■ **TRY IT**
Please repeat the lines below exactly. Begin with the line containing "Silent video, 20 frames per second." and go on through the line containing "[00:13:06.56]".

************

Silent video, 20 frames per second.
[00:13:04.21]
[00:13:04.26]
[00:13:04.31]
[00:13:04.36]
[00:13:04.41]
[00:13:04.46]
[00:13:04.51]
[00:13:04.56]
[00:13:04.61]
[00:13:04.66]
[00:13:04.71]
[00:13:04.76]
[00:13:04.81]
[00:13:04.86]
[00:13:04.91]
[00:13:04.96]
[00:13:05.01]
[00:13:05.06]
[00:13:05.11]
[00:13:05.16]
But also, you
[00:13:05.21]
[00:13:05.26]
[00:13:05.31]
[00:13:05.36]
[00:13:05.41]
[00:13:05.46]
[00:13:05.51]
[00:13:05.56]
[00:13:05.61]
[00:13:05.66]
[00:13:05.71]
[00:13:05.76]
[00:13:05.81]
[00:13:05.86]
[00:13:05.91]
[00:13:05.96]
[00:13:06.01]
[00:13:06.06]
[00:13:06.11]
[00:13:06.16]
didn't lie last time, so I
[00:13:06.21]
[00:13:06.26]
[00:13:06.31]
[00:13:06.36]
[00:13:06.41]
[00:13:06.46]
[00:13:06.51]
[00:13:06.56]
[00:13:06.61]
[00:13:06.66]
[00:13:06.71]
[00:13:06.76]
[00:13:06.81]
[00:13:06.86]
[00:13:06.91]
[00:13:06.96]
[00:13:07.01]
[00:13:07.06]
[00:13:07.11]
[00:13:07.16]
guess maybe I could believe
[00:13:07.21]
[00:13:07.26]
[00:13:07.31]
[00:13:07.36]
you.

************

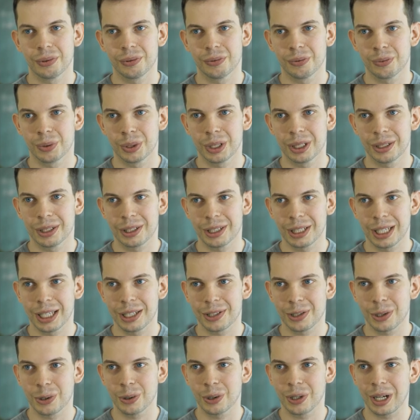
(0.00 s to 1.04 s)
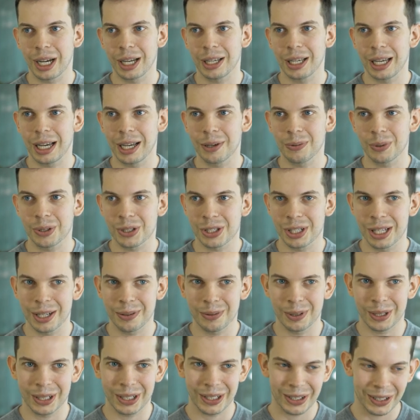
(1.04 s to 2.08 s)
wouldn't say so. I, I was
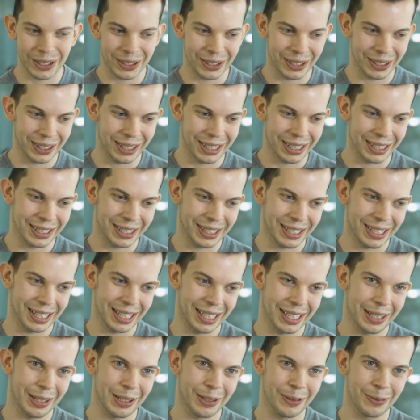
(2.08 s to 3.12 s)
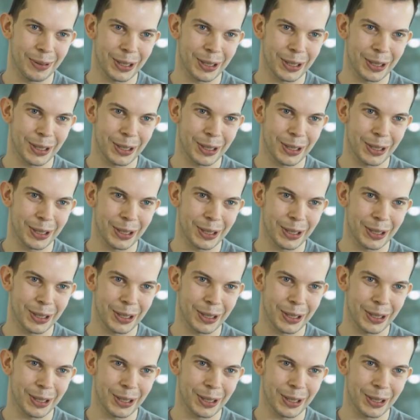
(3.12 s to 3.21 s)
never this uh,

************

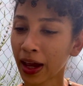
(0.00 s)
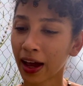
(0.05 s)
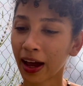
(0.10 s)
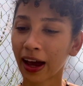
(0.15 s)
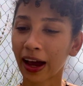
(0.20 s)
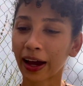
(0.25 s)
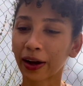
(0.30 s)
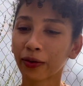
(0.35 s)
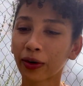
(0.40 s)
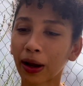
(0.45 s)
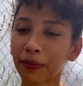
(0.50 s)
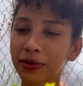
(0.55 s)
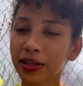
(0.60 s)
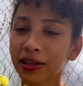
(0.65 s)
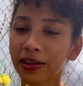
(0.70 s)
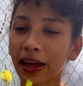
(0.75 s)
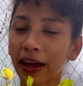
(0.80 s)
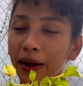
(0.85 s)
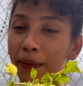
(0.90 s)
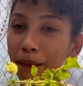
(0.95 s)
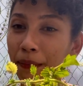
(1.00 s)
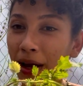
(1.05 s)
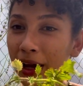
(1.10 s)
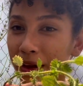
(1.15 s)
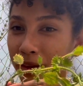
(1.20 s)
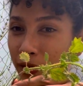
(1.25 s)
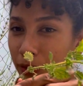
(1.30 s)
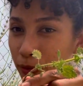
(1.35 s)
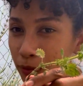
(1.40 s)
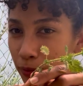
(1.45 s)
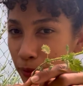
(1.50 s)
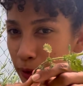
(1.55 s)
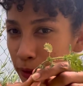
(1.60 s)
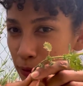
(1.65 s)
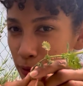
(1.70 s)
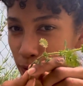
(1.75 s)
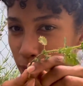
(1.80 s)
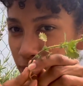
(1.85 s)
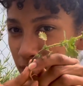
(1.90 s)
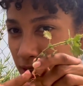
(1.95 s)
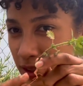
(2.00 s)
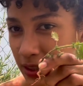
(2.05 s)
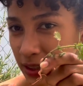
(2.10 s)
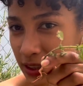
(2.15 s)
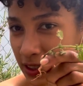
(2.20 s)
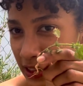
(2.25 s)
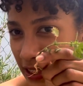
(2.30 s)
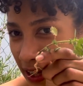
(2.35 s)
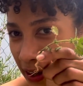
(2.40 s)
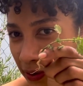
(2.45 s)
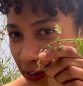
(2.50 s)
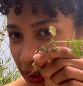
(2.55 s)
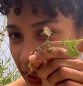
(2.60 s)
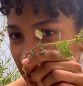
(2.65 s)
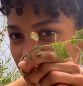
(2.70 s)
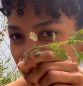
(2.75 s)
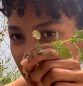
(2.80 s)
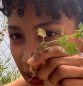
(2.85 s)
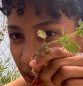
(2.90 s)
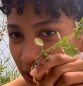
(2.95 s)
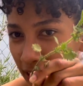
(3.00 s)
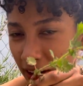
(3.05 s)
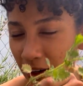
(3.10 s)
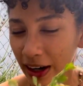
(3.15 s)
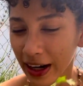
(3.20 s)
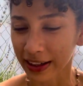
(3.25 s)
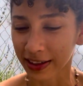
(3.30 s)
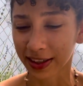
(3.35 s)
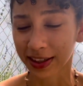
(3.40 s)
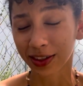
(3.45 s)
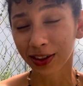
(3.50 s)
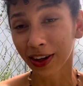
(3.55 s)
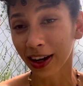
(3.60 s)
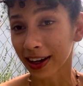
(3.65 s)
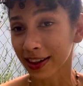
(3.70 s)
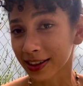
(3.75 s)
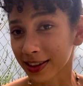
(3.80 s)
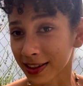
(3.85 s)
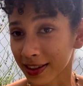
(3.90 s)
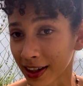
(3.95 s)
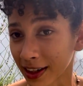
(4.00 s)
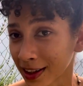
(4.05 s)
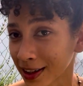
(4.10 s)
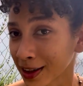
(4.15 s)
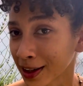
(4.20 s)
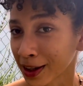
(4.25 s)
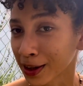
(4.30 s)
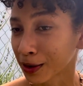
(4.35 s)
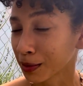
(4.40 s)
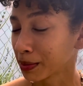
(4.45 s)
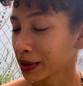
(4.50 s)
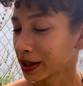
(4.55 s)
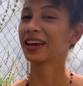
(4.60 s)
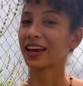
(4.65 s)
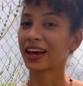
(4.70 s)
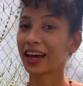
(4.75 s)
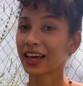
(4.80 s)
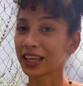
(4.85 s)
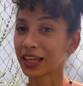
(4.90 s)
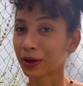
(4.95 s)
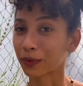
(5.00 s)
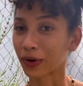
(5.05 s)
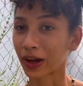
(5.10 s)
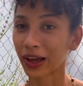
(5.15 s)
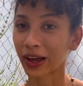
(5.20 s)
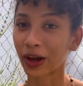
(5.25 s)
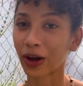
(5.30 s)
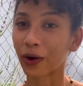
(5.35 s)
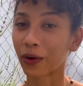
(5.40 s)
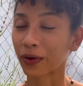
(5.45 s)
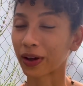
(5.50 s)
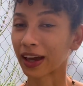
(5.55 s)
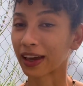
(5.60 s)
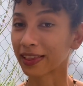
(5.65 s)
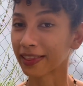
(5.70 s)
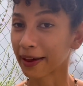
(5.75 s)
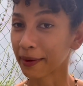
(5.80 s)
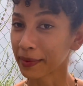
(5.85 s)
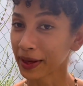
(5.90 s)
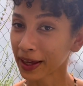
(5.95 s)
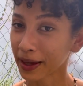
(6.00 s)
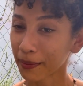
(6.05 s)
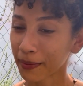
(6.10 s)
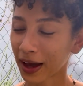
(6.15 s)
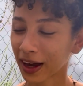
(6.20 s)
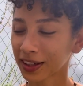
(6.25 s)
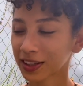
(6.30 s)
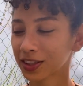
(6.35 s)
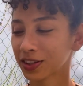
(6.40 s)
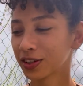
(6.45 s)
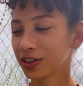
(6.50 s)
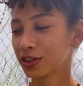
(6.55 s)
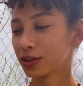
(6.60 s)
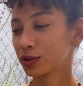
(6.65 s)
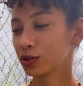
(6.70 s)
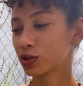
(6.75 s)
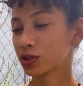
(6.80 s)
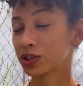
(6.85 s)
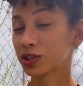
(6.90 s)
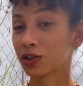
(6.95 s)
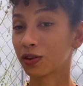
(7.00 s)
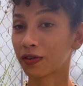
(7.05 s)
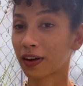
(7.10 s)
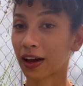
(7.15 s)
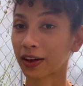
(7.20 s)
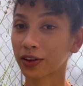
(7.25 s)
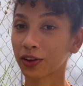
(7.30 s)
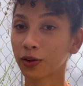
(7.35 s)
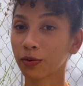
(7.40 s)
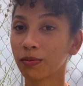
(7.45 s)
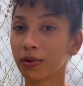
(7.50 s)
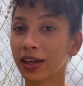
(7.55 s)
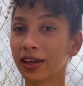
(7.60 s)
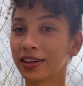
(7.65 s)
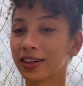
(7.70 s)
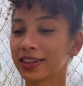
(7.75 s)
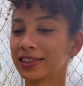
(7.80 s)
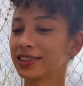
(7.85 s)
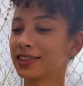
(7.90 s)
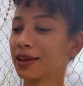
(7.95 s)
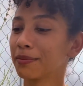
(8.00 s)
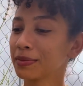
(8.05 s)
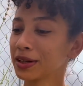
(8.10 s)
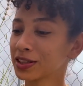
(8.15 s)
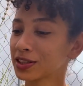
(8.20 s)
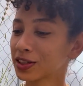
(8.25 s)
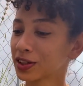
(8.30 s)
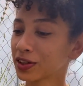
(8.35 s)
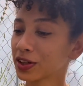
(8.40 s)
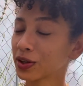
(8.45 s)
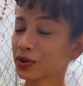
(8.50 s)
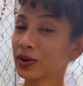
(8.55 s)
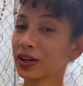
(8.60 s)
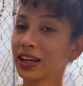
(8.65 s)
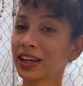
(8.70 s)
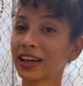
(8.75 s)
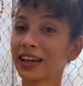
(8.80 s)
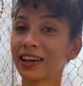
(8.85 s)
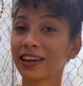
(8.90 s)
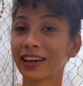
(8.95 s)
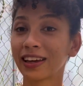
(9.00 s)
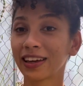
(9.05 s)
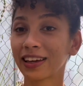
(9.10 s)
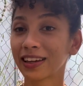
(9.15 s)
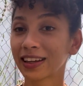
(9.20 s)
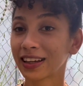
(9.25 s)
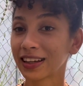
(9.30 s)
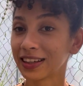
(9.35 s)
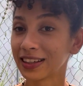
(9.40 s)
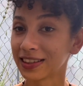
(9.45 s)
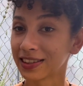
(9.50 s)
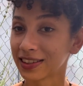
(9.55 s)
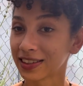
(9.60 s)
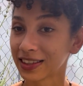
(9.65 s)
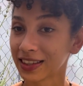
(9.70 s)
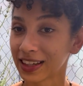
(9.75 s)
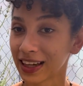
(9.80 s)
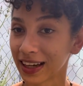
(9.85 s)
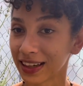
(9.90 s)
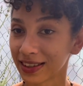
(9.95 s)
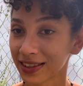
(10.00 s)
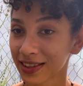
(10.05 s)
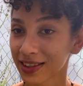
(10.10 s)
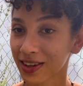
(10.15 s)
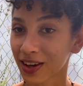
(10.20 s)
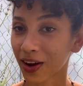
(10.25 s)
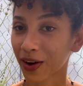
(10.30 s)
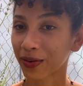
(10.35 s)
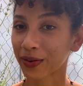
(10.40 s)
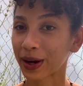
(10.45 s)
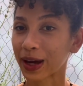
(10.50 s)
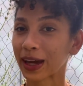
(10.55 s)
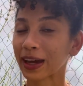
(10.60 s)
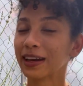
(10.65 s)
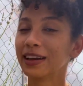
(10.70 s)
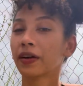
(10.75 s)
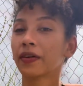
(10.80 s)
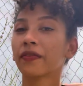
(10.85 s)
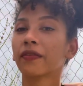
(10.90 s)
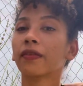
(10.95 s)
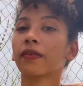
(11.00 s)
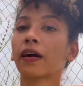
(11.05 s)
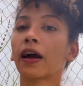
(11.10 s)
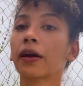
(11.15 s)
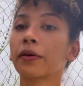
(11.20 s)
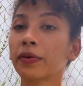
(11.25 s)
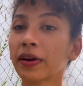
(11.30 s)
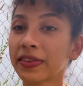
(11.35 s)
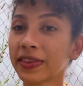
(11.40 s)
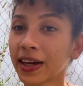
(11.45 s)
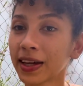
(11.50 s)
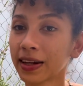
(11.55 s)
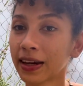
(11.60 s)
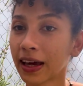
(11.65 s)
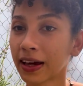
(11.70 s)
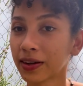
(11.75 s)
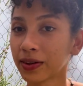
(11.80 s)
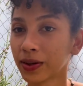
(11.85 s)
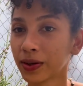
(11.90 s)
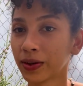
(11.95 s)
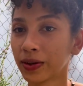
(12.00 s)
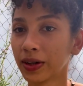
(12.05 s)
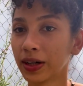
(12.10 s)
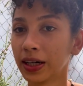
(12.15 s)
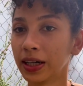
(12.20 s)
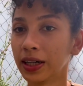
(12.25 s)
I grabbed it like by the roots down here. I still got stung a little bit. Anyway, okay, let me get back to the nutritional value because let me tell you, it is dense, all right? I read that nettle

************

■ **TASK SOLUTION**
Silent video, 20 frames per second.
[00:13:04.21]
[00:13:04.26]
[00:13:04.31]
[00:13:04.36]
[00:13:04.41]
[00:13:04.46]
[00:13:04.51]
[00:13:04.56]
[00:13:04.61]
[00:13:04.66]
[00:13:04.71]
[00:13:04.76]
[00:13:04.81]
[00:13:04.86]
[00:13:04.91]
[00:13:04.96]
[00:13:05.01]
[00:13:05.06]
[00:13:05.11]
[00:13:05.16]
But also, you
[00:13:05.21]
[00:13:05.26]
[00:13:05.31]
[00:13:05.36]
[00:13:05.41]
[00:13:05.46]
[00:13:05.51]
[00:13:05.56]
[00:13:05.61]
[00:13:05.66]
[00:13:05.71]
[00:13:05.76]
[00:13:05.81]
[00:13:05.86]
[00:13:05.91]
[00:13:05.96]
[00:13:06.01]
[00:13:06.06]
[00:13:06.11]
[00:13:06.16]
didn't lie last time, so I
[00:13:06.21]
[00:13:06.26]
[00:13:06.31]
[00:13:06.36]
[00:13:06.41]
[00:13:06.46]
[00:13:06.51]
[00:13:06.56]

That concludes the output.